Ausgezeichnet wurden in diesem Jahr die vier Entwürfe von:

  • Franziska Leonie Pfistner
  • Tom Kosmoski
  • Lucas Dübbelde
  • Sidal Yesilgöz

Es wurden Anerkennungsgelder in Höhe von insgesamt 2.300 Euro vergeben. Neben den vier Siegern haben auch alle anderen Teilnehmenden in diesem Jahr eine Anerkennung in Höhe von 100 € erhalten.

Die Jury

Die Wettbewerbsjury bestand aus Vertretern der Technischen Hochschule Köln (Prof. Dr. Rainer Schützeichel und Prof. Carola Wiese), des Wallraff-Richartz-Museums (Dr. Marcus Dekiert, Direktor), der CDU-Fraktion im Rat der Stadt Köln (Bernd Petelkau, Vorsitzender), der SPD-Fraktion im Rat der Stadt Köln (Christian Joisten, Vorsitzender) der FDP-Fraktion im Rat der Stadt Köln (Stefanie Ruffen, stellvertretende Vorsitzende) der GRÜNEN-Fraktion im Rat der Stadt Köln (Denise Abè, Fraktionsvorstand), des Haus- und Grundbesitzervereins (Anton Bausinger, Vorstandsvorsitzender) sowie (Paul M. Kiss, Vorsitzender des Beirats).

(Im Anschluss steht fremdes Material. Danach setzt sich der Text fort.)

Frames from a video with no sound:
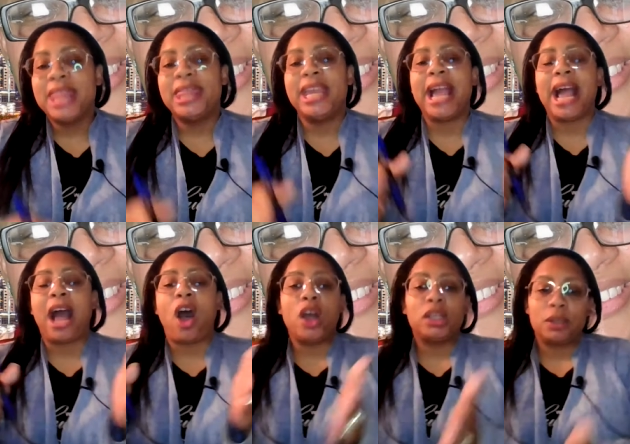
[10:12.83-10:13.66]
they
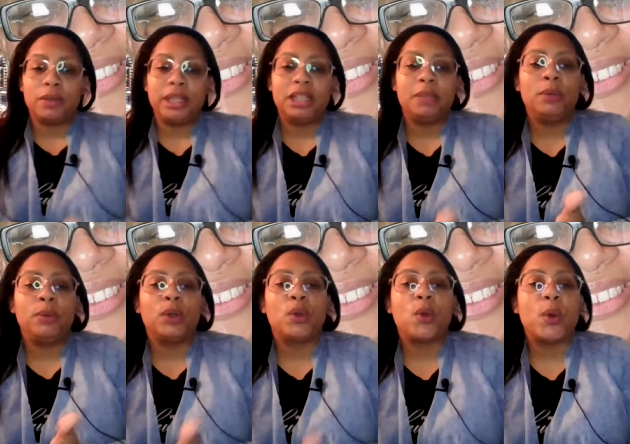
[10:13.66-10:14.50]
also need to be
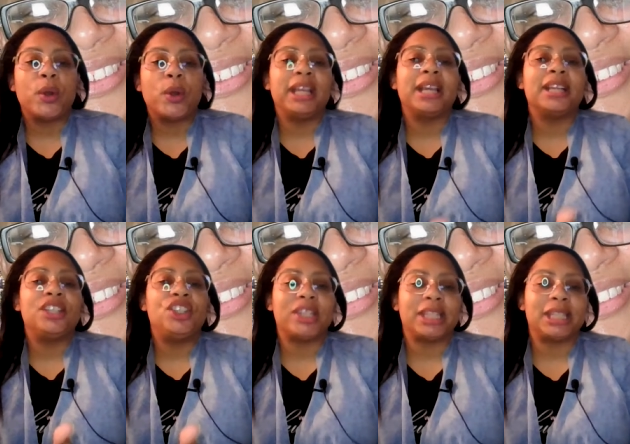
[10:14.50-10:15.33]
recording
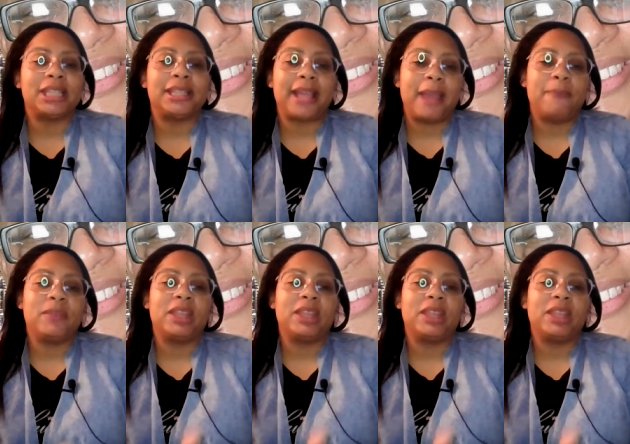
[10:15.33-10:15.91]
just the same,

In Vorbereitung auf die Jurysitzung wurden sämtliche eingereichten Arbeiten in der Vortragshalle des Vereins am Hohenzollernring aufgehängt und begutachtet.

„Wir freuen uns, dass die jahrelange Zusammenarbeit mit der Technischen Hochschule Köln schon so lange besteht und wir auf diese Weise den Studierenden eine Plattform sowie Möglichkeit geben können, sich kreativ auszuleben“, sagt Anton Bausinger.